=== The input ===

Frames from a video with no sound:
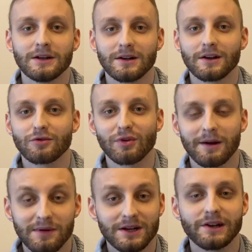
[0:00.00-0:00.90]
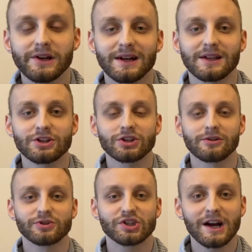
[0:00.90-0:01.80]
y, która ma kilkanaście
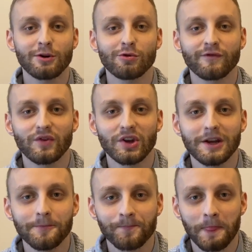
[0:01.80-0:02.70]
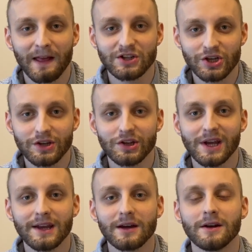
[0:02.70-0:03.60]
rozdziałów i dzięki
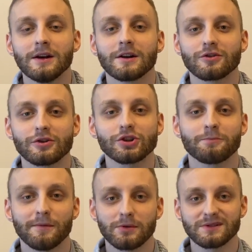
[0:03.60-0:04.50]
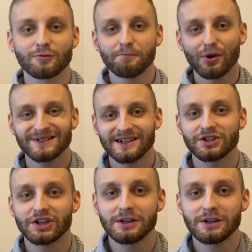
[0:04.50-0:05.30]
niej ktoś po prostu pozna cię,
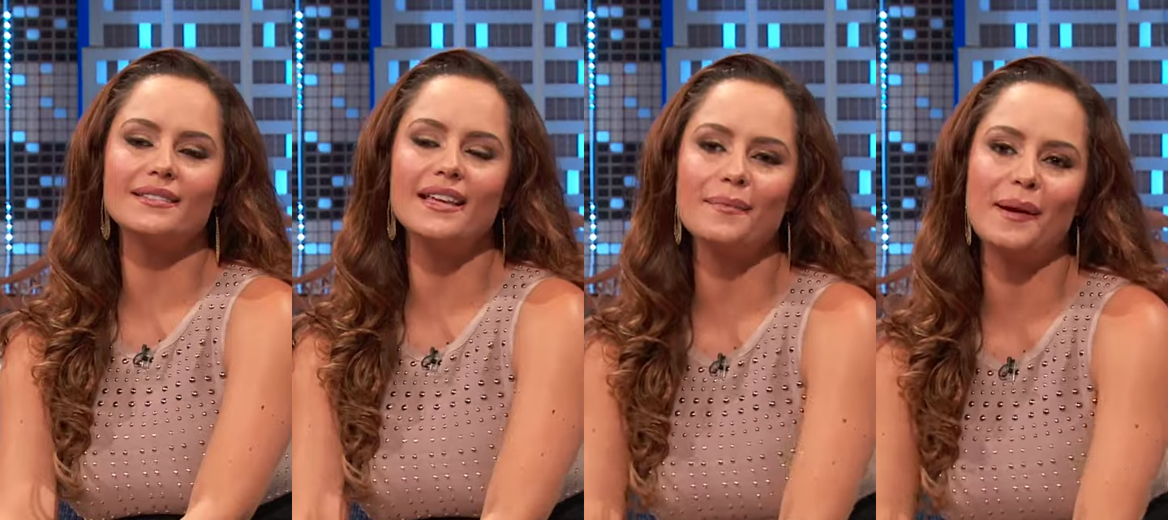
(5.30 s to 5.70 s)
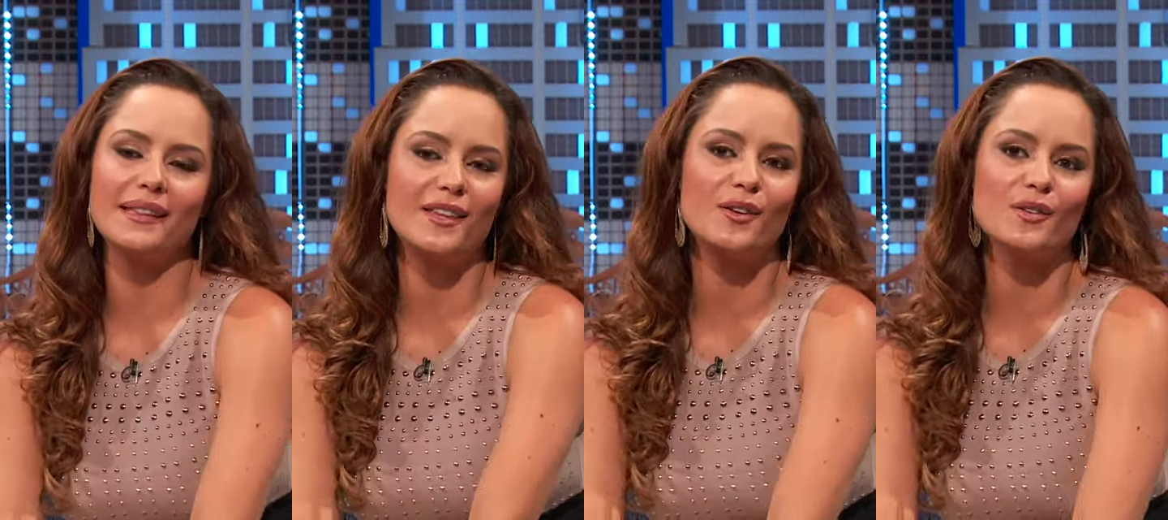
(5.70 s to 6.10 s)
de
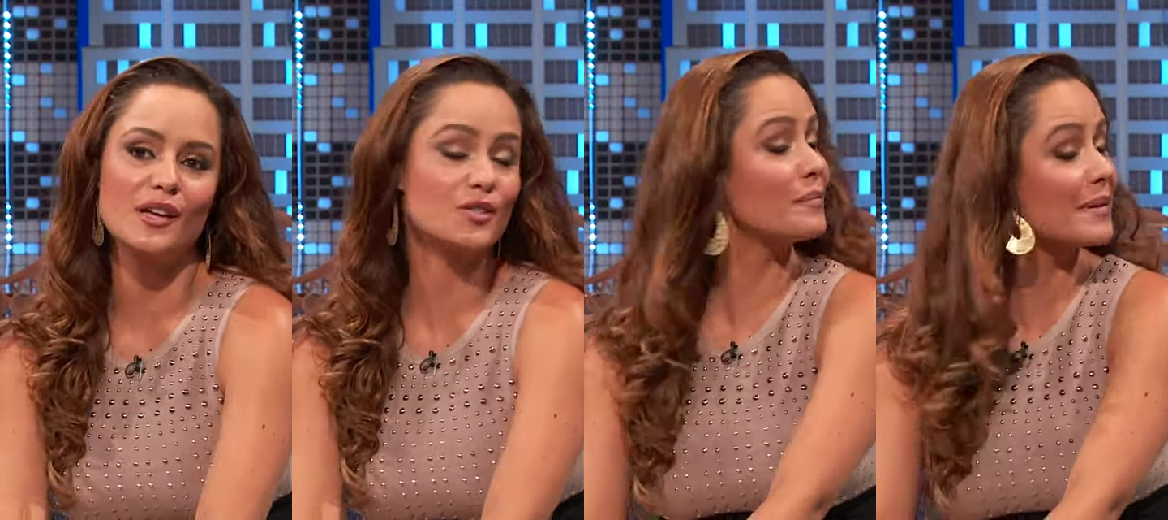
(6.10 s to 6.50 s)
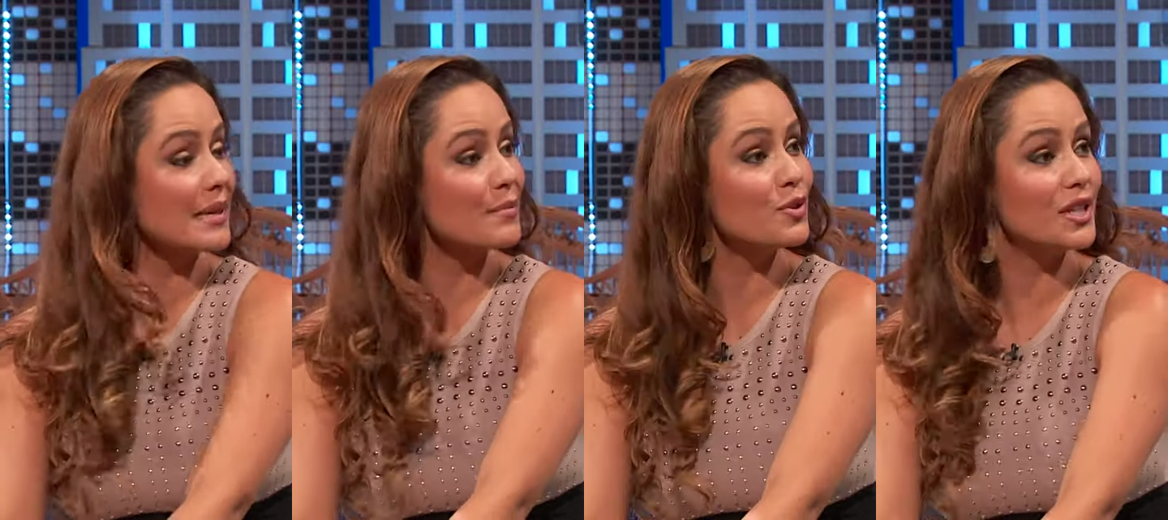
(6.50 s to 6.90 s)
22. Yo
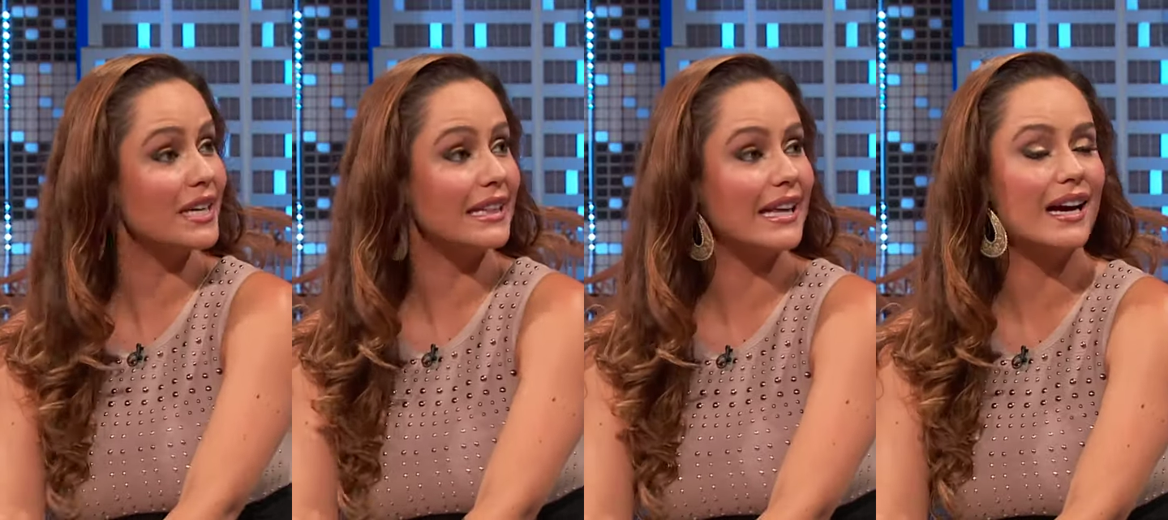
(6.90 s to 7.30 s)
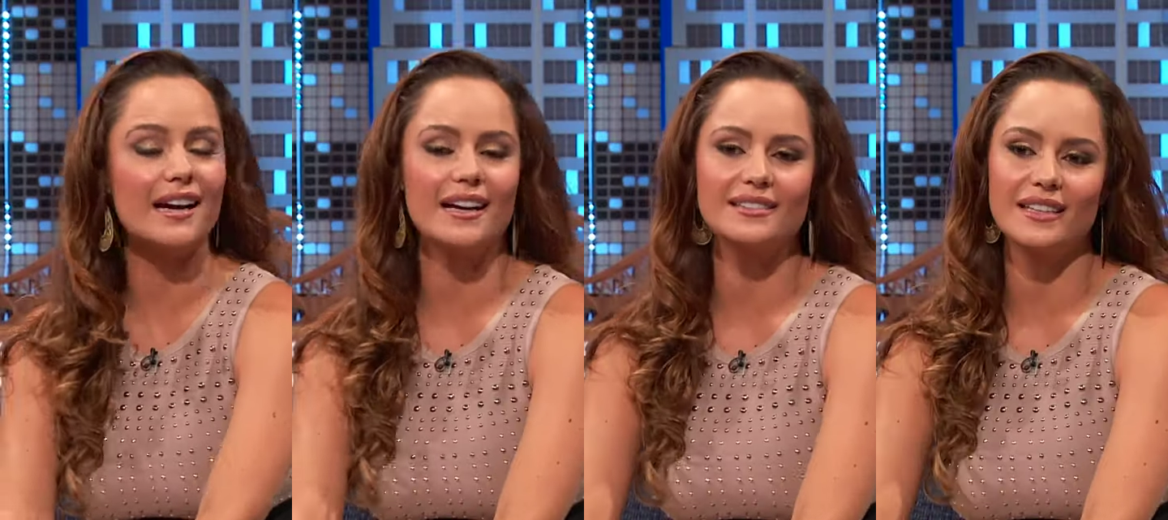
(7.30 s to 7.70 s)
empecé muy chiquita
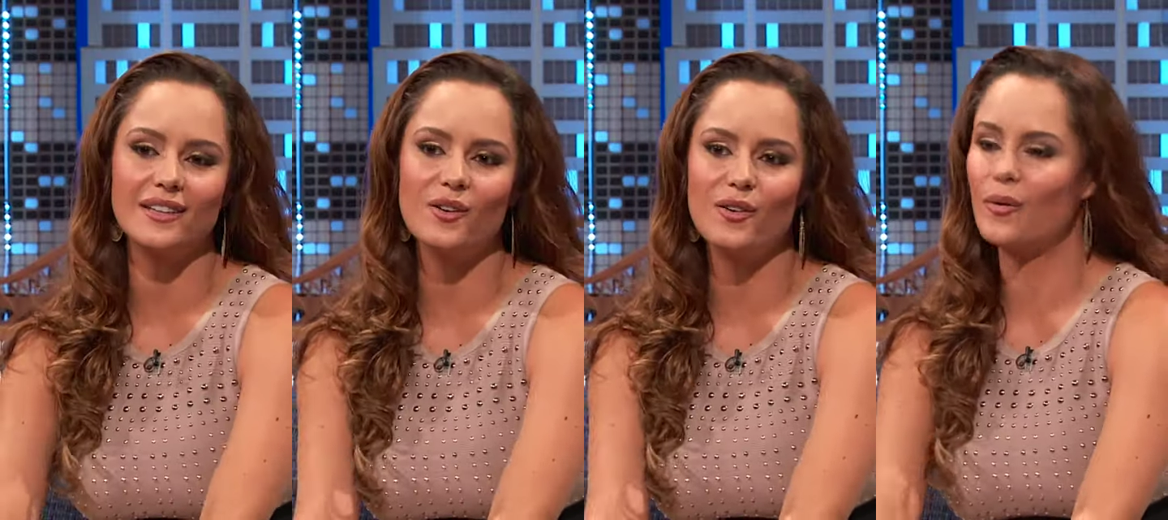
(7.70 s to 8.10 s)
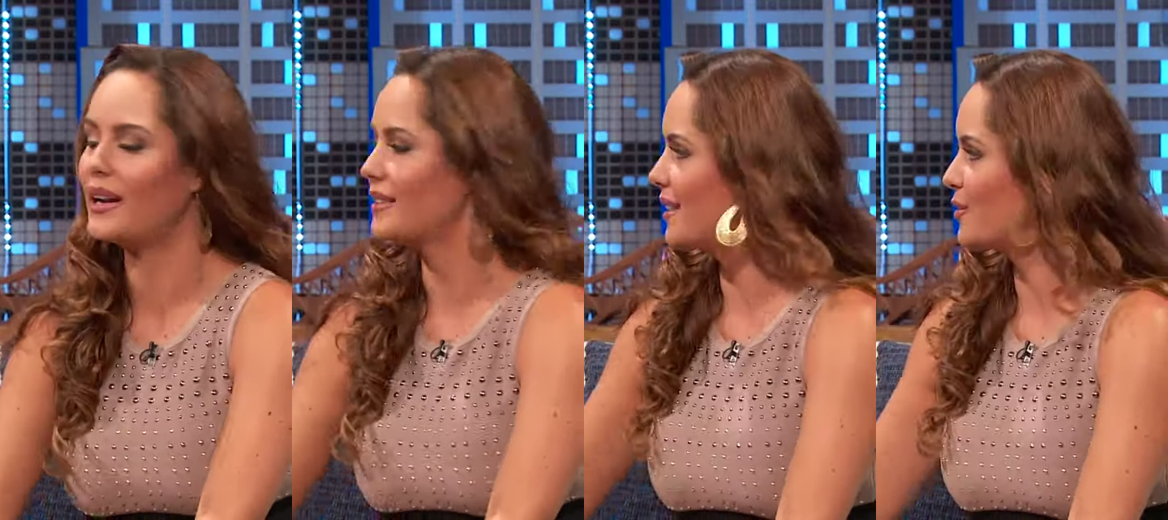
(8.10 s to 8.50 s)
haciendo
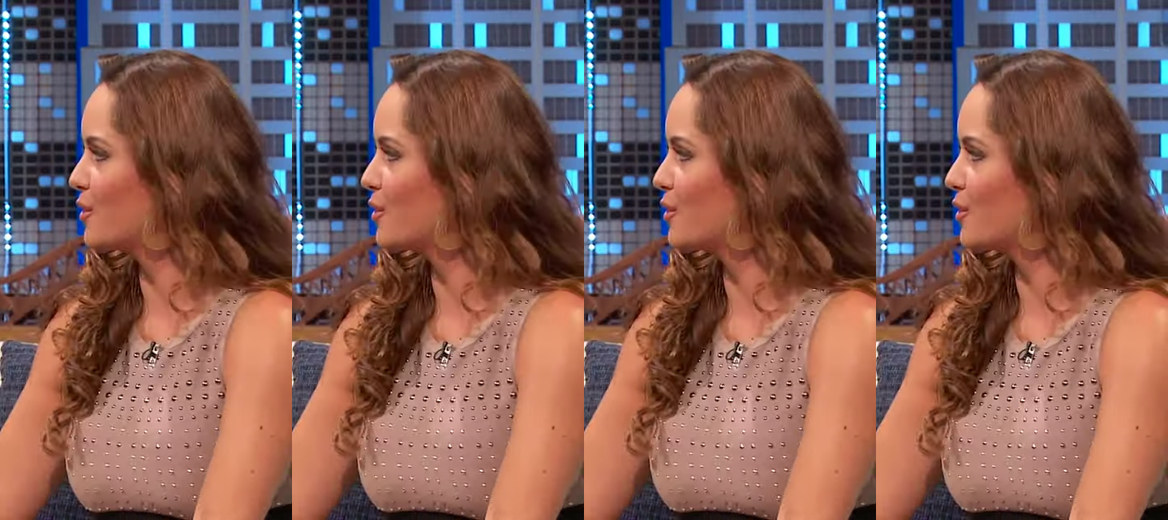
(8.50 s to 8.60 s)
novelas a los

===

_What is being asked_. With all pictures excluded, output exactly the lines from the one containing "[0:02.70-0:03.60]" through the final line of the entries, inclusive.

_Exercise output_.
[0:02.70-0:03.60]
rozdziałów i dzięki
[0:03.60-0:04.50]
[0:04.50-0:05.30]
niej ktoś po prostu pozna cię,
(5.30 s to 5.70 s)
(5.70 s to 6.10 s)
de
(6.10 s to 6.50 s)
(6.50 s to 6.90 s)
22. Yo
(6.90 s to 7.30 s)
(7.30 s to 7.70 s)
empecé muy chiquita
(7.70 s to 8.10 s)
(8.10 s to 8.50 s)
haciendo
(8.50 s to 8.60 s)
novelas a los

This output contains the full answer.